The United States Government Accountability Office (GAO) has published a report detailing how cryptocurrencies—and crypto kiosks—may be used to facilitate human and drug trafficking. A crypto kiosk is another term for popular crypto ATMs springing up around the country.
The report lays out two principal reasons why these kiosks or ATMs may be helping facilitate criminal activity.
“While kiosk operators are required to register with FinCEN, they are not required to routinely report the specific locations of their kiosks,” the report reads. “This limits federal agencies’ ability to identify kiosks in areas that have been designated as high risk for financial crimes and could involve human and drug trafficking.”
Secondly, the report adds that virtual currency kiosks “may choose not to collect information about a user’s identity.” This, in turn, provides “some degree of anonymity” and makes virtual currencies “attractive to criminals,” the GOA said.
The report also cites the FBI, which said that there has been “an increase in the use of virtual currency kiosks for illicit purposes,” including human and drug trafficking.

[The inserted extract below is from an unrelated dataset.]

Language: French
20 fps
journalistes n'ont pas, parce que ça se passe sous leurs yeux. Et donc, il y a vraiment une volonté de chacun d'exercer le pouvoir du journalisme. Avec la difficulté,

According to Coin ATM Radar, a website that allows ATM operators to self-report ATM locations, crypto ATMs are rapidly spreading across the United States.
In January 2017, a total of 560 were active in the U.S. Today, that number has grown to over 30,000.

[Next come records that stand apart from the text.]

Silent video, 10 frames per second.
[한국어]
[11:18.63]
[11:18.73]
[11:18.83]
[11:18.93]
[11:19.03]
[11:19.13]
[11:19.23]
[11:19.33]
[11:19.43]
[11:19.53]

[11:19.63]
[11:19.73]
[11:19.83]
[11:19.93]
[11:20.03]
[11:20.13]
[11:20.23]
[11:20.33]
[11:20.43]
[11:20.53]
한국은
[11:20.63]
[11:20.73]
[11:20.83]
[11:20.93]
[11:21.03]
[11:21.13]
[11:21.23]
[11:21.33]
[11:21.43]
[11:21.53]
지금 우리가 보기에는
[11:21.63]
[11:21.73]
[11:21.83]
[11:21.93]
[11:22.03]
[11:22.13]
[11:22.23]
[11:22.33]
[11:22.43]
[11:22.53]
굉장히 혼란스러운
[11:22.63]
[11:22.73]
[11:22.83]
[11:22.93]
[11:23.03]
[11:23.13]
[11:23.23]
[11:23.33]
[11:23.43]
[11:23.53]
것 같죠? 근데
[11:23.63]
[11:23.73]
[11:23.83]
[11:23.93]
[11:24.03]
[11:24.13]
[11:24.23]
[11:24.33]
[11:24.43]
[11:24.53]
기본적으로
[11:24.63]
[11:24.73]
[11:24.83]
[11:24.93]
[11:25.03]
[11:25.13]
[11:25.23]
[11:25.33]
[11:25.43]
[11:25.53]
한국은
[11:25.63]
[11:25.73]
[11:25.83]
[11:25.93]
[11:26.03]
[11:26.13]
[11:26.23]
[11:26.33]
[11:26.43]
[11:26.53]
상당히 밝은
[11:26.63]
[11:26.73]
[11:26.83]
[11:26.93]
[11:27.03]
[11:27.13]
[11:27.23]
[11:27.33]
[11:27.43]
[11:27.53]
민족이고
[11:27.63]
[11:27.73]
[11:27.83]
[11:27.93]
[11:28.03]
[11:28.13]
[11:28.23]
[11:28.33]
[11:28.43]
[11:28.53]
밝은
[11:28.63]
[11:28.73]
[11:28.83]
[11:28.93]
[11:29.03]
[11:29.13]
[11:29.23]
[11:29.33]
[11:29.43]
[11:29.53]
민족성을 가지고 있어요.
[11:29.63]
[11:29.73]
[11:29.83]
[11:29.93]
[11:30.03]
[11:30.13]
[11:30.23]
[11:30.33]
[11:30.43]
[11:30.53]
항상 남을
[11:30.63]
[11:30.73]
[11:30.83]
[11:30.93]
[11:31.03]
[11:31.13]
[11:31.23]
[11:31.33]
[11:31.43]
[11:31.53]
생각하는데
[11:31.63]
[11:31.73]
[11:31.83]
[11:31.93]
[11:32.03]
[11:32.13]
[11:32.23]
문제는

The GAO report also singles out as the biggest offender.
“Bitcoin is the most commonly used virtual currency that agencies have observed facilitating illicit activities, according to officials from several federal agencies we interviewed,” read the report.
Unpacking the GOA’s crypto concerns
In June 2021, the GAO reported on payment methods accepted by platforms involved in the American online commercial sex market, which the GAO claims can be used for illegal sex trafficking.

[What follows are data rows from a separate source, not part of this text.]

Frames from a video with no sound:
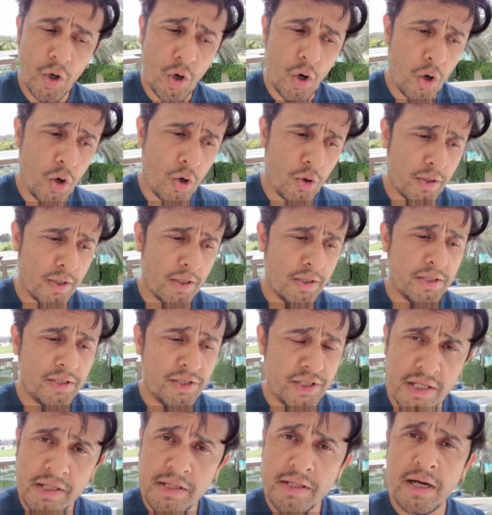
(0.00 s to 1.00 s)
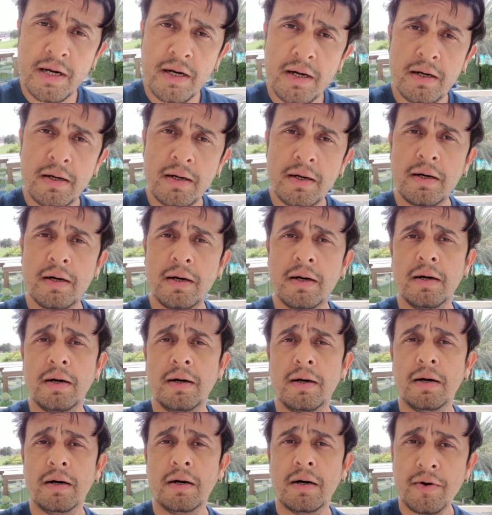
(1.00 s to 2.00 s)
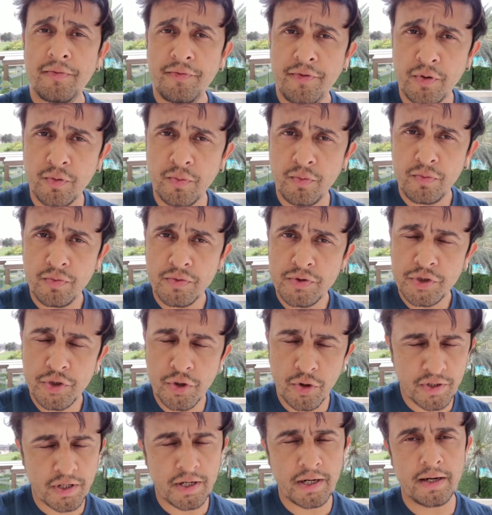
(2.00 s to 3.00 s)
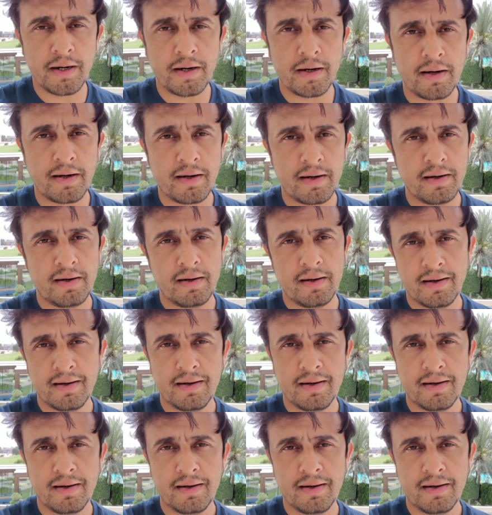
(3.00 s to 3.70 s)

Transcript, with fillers: और जनता कर्फ्यू 14 घंटे का है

“The internet has enabled an online market for commercial sex, which may be used to promote the prostitution of oneself or others and sex trafficking,” the GAO said.
The GOA analyzed 27 platforms engaged in the online commercial sex market. “Such platforms may be used to facilitate sex trafficking,” the GOA added.
Their analysis found that 15 of the platforms accepted virtual currencies as a form of payment, among other forms of traditional payment. Three of these only accepted virtual currencies.
The GOA also interviewed officials at the Immigration and Customs Enforcement’s Homeland Security Investigations unit (ICE-HSI), who said certain “anonymizing features” of cryptocurrencies attract sex traffickers.
Drug trafficking and crypto
The GOA also found that cryptocurrencies can be used to facilitate drug trafficking, a link that has been made many times before.
According to the ICE-HSI unit’s Cyber Crimes Center—which is cited in the GOA report—an estimated 80-90% of dark web sales are related to illegal drugs, and these transactions are all crypto transactions because “other payment types are generally not accepted on dark web marketplaces.”
The report cited the Drug Enforcement Administration’s National Drug Threat Assessment, which found in 2020 that cryptocurrencies were becoming more commonly used as a means to transfer proceeds across borders.
It has been common knowledge that drug markets on the dark web have utilized cryptocurrencies for years. High-profile cases—all of which are cited in the GAO report—include Silk Road (2014), Alphabay (2017), Wall Street Market (2019), and Buyersclub (2020).
According to Chainalysis data published in 2020, dark web markets made more money in 2020 than in any previous year.
More recently, Chainalysis found that crypto-related crime hit a record high of $14 billion in 2021. This figure only represented 0.15% of the total $15.8 trillion in crypto volumes, however, marking the industry’s lowest percentage of illicit transactions ever.